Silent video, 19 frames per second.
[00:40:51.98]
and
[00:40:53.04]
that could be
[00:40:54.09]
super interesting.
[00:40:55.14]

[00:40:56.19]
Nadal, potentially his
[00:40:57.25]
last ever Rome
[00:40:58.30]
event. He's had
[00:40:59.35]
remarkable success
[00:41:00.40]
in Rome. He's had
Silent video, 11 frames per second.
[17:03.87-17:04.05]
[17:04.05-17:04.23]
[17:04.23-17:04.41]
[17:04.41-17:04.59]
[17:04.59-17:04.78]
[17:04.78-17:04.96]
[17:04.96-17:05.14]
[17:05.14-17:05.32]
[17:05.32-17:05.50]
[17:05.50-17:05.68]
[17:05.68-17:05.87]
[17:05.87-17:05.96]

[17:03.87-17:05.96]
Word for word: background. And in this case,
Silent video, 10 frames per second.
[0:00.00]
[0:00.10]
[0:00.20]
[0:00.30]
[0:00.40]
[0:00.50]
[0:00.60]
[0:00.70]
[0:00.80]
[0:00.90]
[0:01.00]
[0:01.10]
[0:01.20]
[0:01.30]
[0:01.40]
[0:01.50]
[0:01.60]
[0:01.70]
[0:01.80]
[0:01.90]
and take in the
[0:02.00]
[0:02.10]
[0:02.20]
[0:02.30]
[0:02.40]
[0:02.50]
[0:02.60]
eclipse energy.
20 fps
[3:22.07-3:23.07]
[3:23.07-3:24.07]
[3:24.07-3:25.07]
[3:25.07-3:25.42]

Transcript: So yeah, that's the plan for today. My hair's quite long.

=======

*Exercise description*. What is the number of lines in the data that include the word "Silent"? State only that number.

*Output*. 3